Изменить размер шрифта - +

Алексей валялся посреди прихожей. Должно быть, добавил еще, потому что был не настолько пьян, когда она уходила.

Анна заглянула на кухню. Свекровь сидела на скамейке, настороженно поглядывая на невестку.

— Мама, пойдите-ка, — позвала Анна свекровь. — Помогите уложить Алексея.

— А ну вас, — ответила свекровь. — Я в ваши дела не мешаюсь.

— Как знаете, — сказала Анна. — Мне он муж, а вам сын.

Она взяла мужа под мышки, втянула в горницу, подтащила к кровати. С трудом подняла, уложила, прикрыла одеялом, отошла к окну.

«Да, — подумала она, — пусть сам уходит, а я никуда не уйду».

Она поглядела в окно. Посреди улицы, осторожно, чтоб не запачкать сапоги, шел Прохоров. Сапоги на нем были праздничные, хромовые. Небось опять собрался с Поспеловым куда-нибудь по делам. Анна сунула руку меж глянцевых листьев фикуса и застучала по стеклу.

 

Прохоров не слышал. Она пробежала по горнице и выскочила на крыльцо.

— Тихон Петрович, Тихон Петрович! — позвала она. — Коням больше не отпускай овса! Запрещаю! А то как бы нам не просчитаться…

Последний снег вот-вот должен сойти, сев у нее не за горами.

Ни с чем и ни с кем не хочет она мириться…

С Поспеловым говорить тоже иногда бесполезно. Его не переучишь. Вот приблизился сев. Теперь он начнет ездить. По полям. Обозревать поля, как помещик. В Сурож и обратно. Будет каждодневно докладывать в райком сводку. И если запоздает хоть на час, из райкома позвонят: что случилось?

Анне даже смешно стало. Она представила себе, что бы было, если бы в старые, дореволюционные времена управляющий каким-нибудь большим имением принялся ежедневно докладывать помещику, как у него идет сев. Вдруг из Сурожа полетели бы в Пронск телеграммы. Пятьсот гектаров! Тысяча! Две! Три! Наверно, помещик подумал бы, что управляющий сошел с ума. Конечно, времена были другие, тут не о сравнении идет речь. Но и так нельзя — не доверять совсем! Может быть, самый большой вред, какой может нанести себе человек, это утратить доверие к людям…

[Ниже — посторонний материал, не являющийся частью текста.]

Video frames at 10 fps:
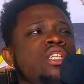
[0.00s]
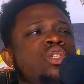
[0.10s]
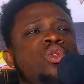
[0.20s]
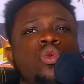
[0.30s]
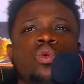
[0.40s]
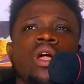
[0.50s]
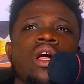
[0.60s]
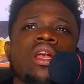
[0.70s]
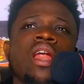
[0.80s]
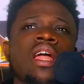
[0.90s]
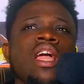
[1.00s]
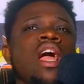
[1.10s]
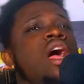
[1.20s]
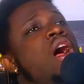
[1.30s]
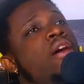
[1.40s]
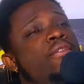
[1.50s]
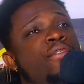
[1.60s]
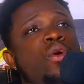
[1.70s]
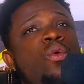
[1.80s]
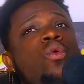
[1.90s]
you know that
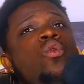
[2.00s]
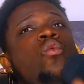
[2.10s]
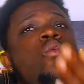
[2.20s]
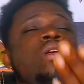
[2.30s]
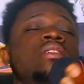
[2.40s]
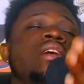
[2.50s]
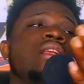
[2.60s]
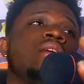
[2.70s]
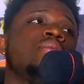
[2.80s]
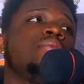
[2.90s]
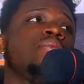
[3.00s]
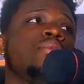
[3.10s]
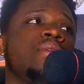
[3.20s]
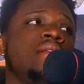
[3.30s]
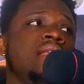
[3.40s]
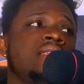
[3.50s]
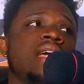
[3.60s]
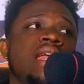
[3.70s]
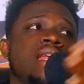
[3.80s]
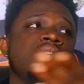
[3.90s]
have you registered this
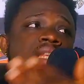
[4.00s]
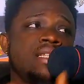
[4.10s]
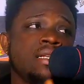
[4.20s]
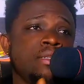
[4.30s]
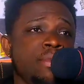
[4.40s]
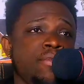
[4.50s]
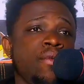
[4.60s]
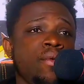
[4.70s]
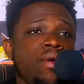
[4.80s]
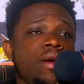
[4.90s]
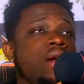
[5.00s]
and this and this and this before?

Спустя несколько дней, вернувшись с работы, Алексей сам подошел к Анне.

— Анечка, я был пьян, погорячился…

Он просил, был ласков, как когда-то в первые дни. И она позволила ему поцеловать себя…

Много было тому причин. Дети. Прежде всего дети. Нина и Коля. Устоявшийся быт, привычка, семья. Если она прогонит Алексея, все осудят ее. Чего стоит жена, которая не прощает своему мужу!

На самом деле она прощала Алексею грубость по иной причине. Где-то в самой глубине сердца ее все-таки трогало, что Алексей ревнует. Ревнует, значит, любит. Ревность всегда вызывает подозрения. Значит, любит. А ей так хочется, чтоб ее любили…

В семье Анны вновь воцарился мир.

 

XXXI

 

На лугу за фермой силосовали сено.

Анна туда собралась с утра.

— Женя, пойдешь со мной?

Женя кончила весной семилетку, осенью собиралась в Пронск, поступать в педагогический техникум. При мысли об этом у Анны сжималось сердце. Почему-то становилось жаль и Женечку и себя. В это лето она старалась как можно больше времени проводить с Женей.

В цветастых ситцевых платьях, в одинаковых легких тапочках мать и дочь походили на двух сестер. Они и взялись, как подружки, за руки и вместе зашагали огородами к ферме.

На лугу работали преимущественно женщины и девчата. Было хоть жарко, но весело. Анна подошла, поздоровалась, хозяйским взглядом окинула луг. В этом году решено было закладывать силос не в траншеях, а буртами. Такой способ требовал меньше труда и, как говорили, не ухудшал качества силоса. Грузовик подвозил скошенную траву, клевер, люцерну.